Segment Start: Exercise data
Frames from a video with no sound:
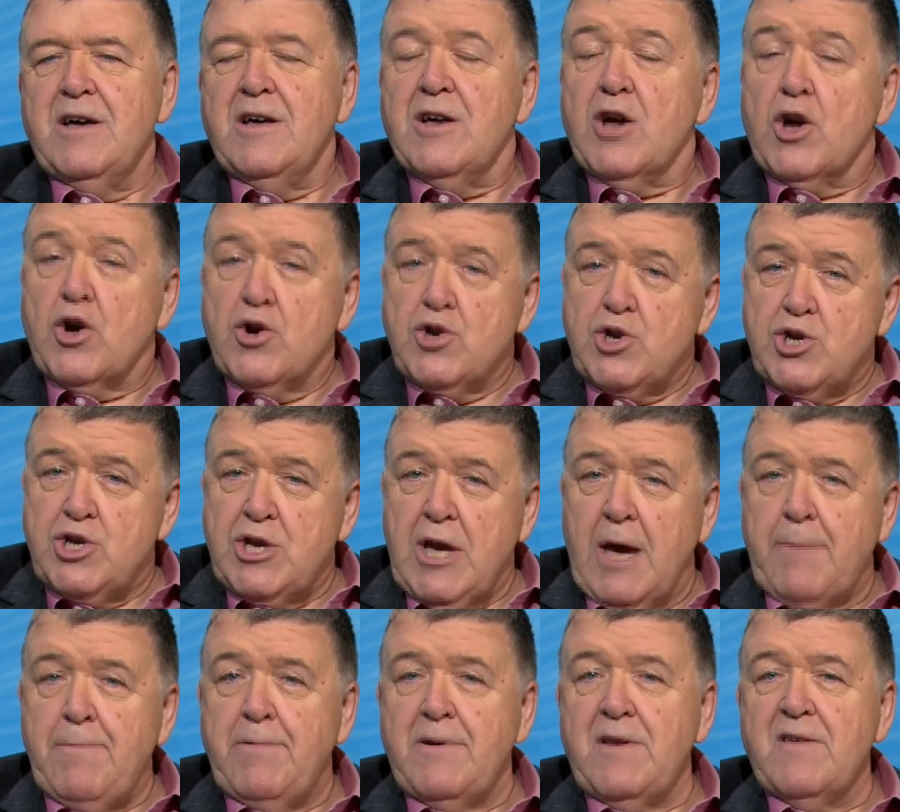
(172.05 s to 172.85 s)
A good
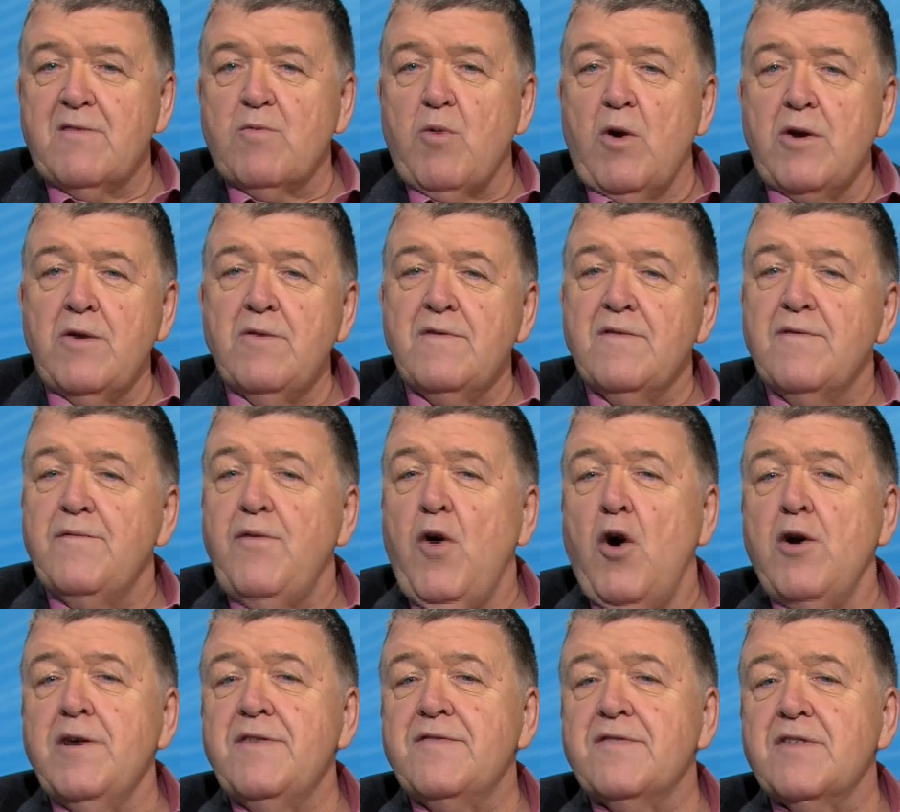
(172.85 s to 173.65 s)
Shepherd is one whose
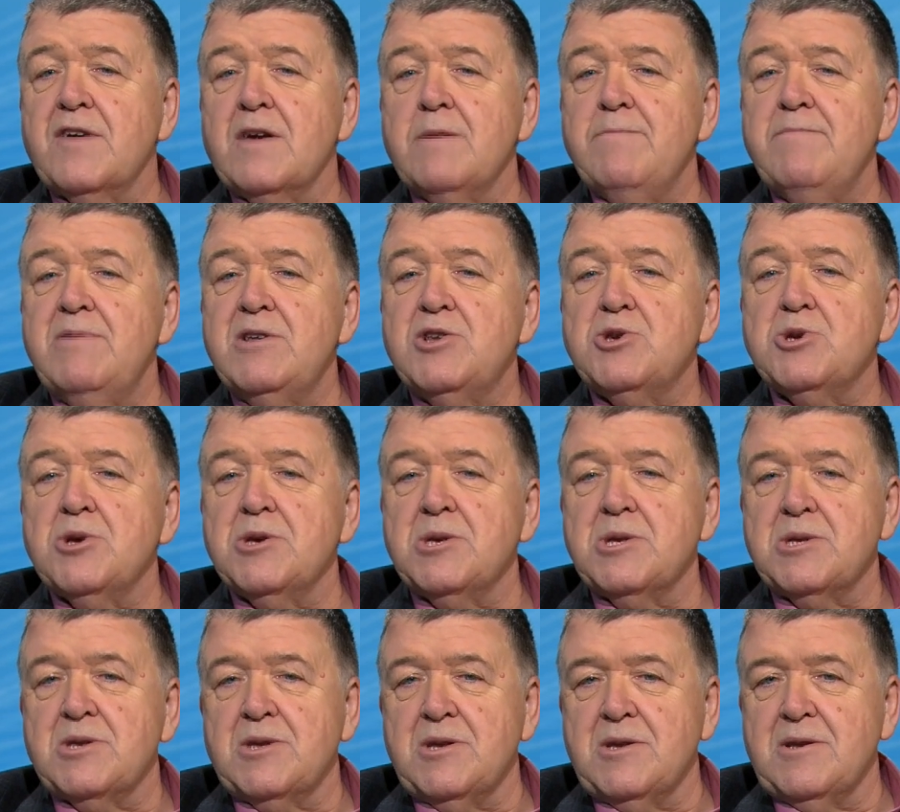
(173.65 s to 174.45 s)
voice can be
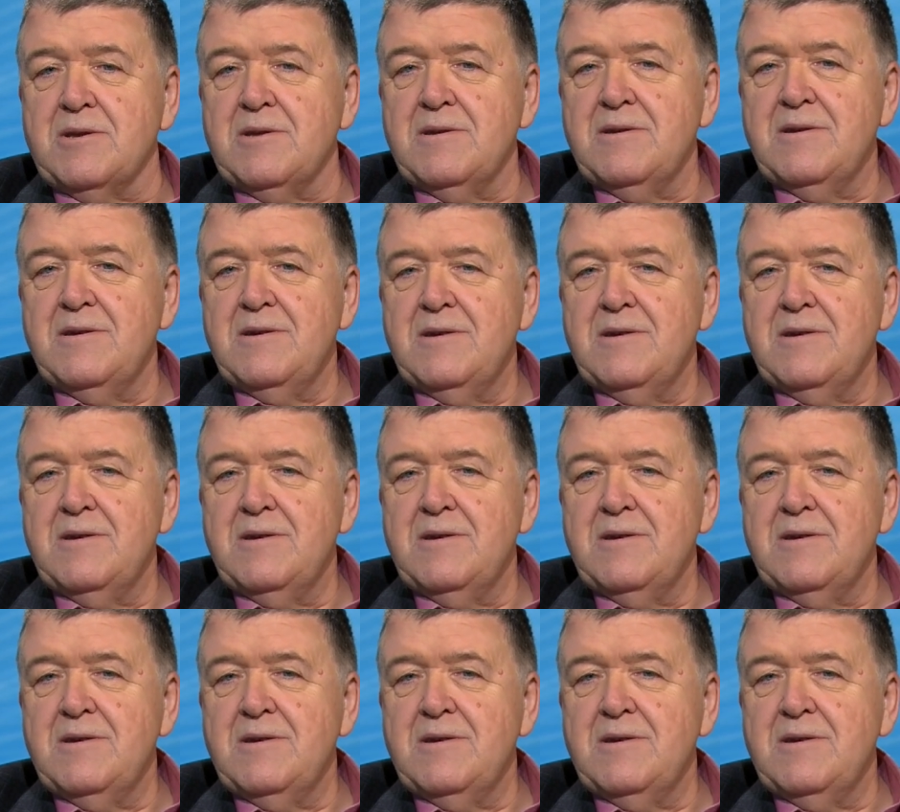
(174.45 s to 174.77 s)
trusted,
Segment End: Exercise data
(Prompt):
The copy you output must match the entries above exactly, except that it has no pictures.

(Reply):
Frames from a video with no sound:
(172.05 s to 172.85 s)
A good
(172.85 s to 173.65 s)
Shepherd is one whose
(173.65 s to 174.45 s)
voice can be
(174.45 s to 174.77 s)
trusted,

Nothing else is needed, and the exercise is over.